– Куда все девается?
– Наше время или наши кудри?
– Все.
– В таком случае я бы задал это вопрос философу, а не цирюльнику. Если говорить о волосах, то их заметут и выбросят. Если, конечно, у вас нет подруги, которая соберет их и будет хранить на память…
Лэмб оглянулся на Мэра. Она стояла у окна, попеременно наблюдая то за стрижкой, то за толпой на улице. Тонкий силуэт на фоне алеющего заката. Предположение Фоукина он отверг с громким фырканьем.
– Только что это была часть тебя, а теперь – мусор.
– Мы часто и на людей глядим, как на мусор, а тут какие-то волосы.
– Думаю, ты имеешь право на это мнение, – вздохнул северянин.
Фоукин сильно ударил бритвой по ремню. Обычно посетители ценили резкость, яркую вспышку огня свечи на стальном лезвии. Это добавляло драматизма в работу.
– Полегче, – сказала Мэр, очевидно, не нуждавшаяся сегодня в излишках драматичности.
Фоукин признался себе, что боится ее гораздо больше, чем Лэмба. Северянин, несомненно, безжалостный убийца, но он обладал определенными принципами. Но о Мэре он не мог сказать ничего подобного. Поэтому он отвесил самый обворожительный поклон профессионала, прекратил точить бритву, наложил пену на череп и лицо Лэмба и принялся работать острожными, тщательными, поскрипывающими движениями.
– Тебя не терзает, что все это отрастает снова? – спросил северянин. – И победить невозможно.
– Разве то же самое нельзя сказать о любом человеческом занятии? Купец продает товары, чтобы купить новые. Фермер убирает пшеницу, чтобы на следующий год снова засеять поле. Кузнец…
– Убьешь человека, и он навсегда останется мертвецом, – спокойно заметил Лэмб.
– Но… Если я не обижу вас наблюдением… Убийцы редко останавливаются на одном. Как только ты убил кого-то, рядом находится еще один, кого надо убить.

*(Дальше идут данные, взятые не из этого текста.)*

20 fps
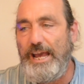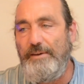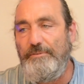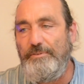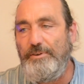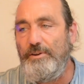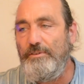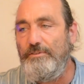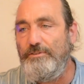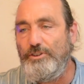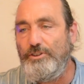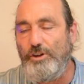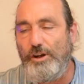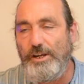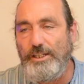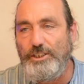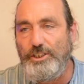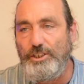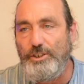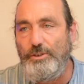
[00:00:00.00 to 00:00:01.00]
careful of
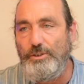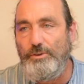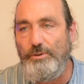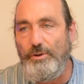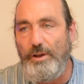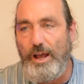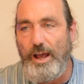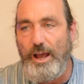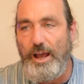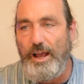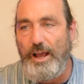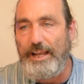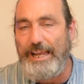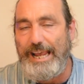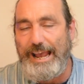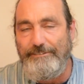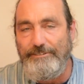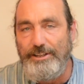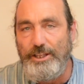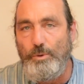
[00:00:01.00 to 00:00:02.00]
trying to
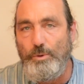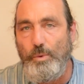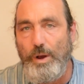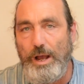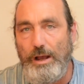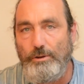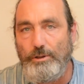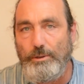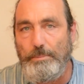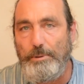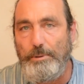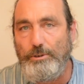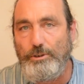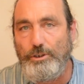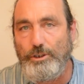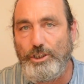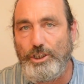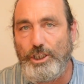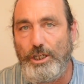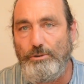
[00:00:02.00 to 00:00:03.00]
carry the world
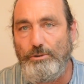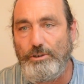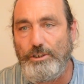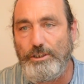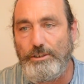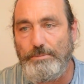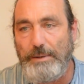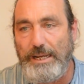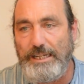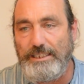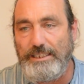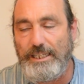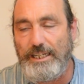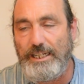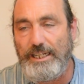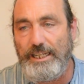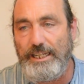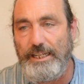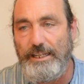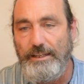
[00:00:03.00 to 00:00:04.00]
upon your shoulders,
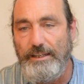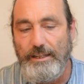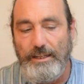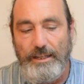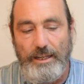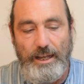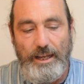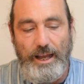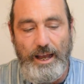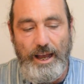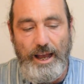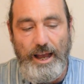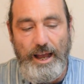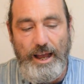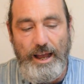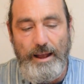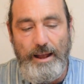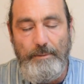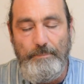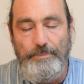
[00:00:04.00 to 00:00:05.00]
basically.
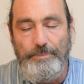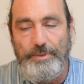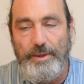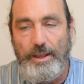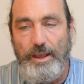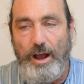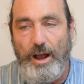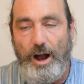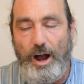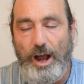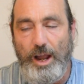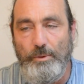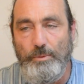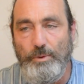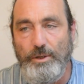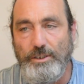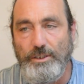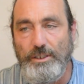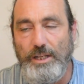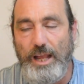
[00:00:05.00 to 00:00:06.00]
I
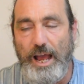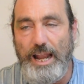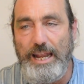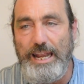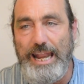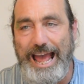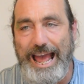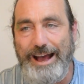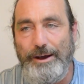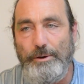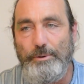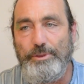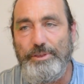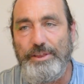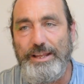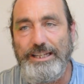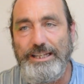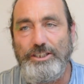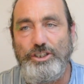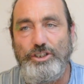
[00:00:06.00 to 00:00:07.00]
would allow
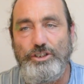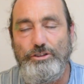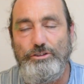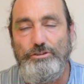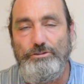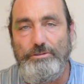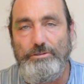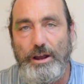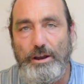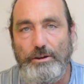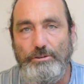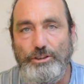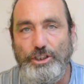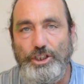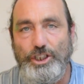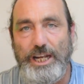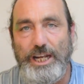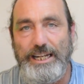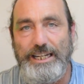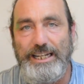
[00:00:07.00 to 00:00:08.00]
things to grow
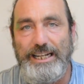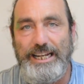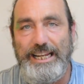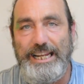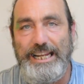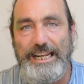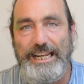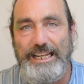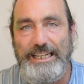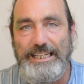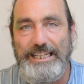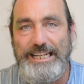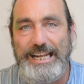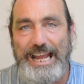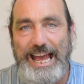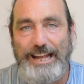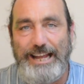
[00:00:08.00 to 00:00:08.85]
gently and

– Все-таки ты – философ, – Лэмб поднял глаза на отражение Фоукина в зеркале.
– Всего-навсего любитель.
Цирюльник смочил теплой водой полотенце и протер голову Лэмба, которая после бритья представляла собой жуткое смешение бугристых шрамов. За все те годы, которые он посвятил своему ремеслу, включая время, проведенное в роте наемников, Фоукин не видел столь побитой, помятой и потасканной головы.
– Ха! – Северянин наклонился ближе к зеркалу, разминая перекошенную челюсть и наморщив сломанный нос, словно пытаясь убедить себя, что это его лицо. – Морда злобного ублюдка, да?
– Рискну заметить, в лице зла не больше, чем в плаще. Низким человека делает не внешность, а поступки.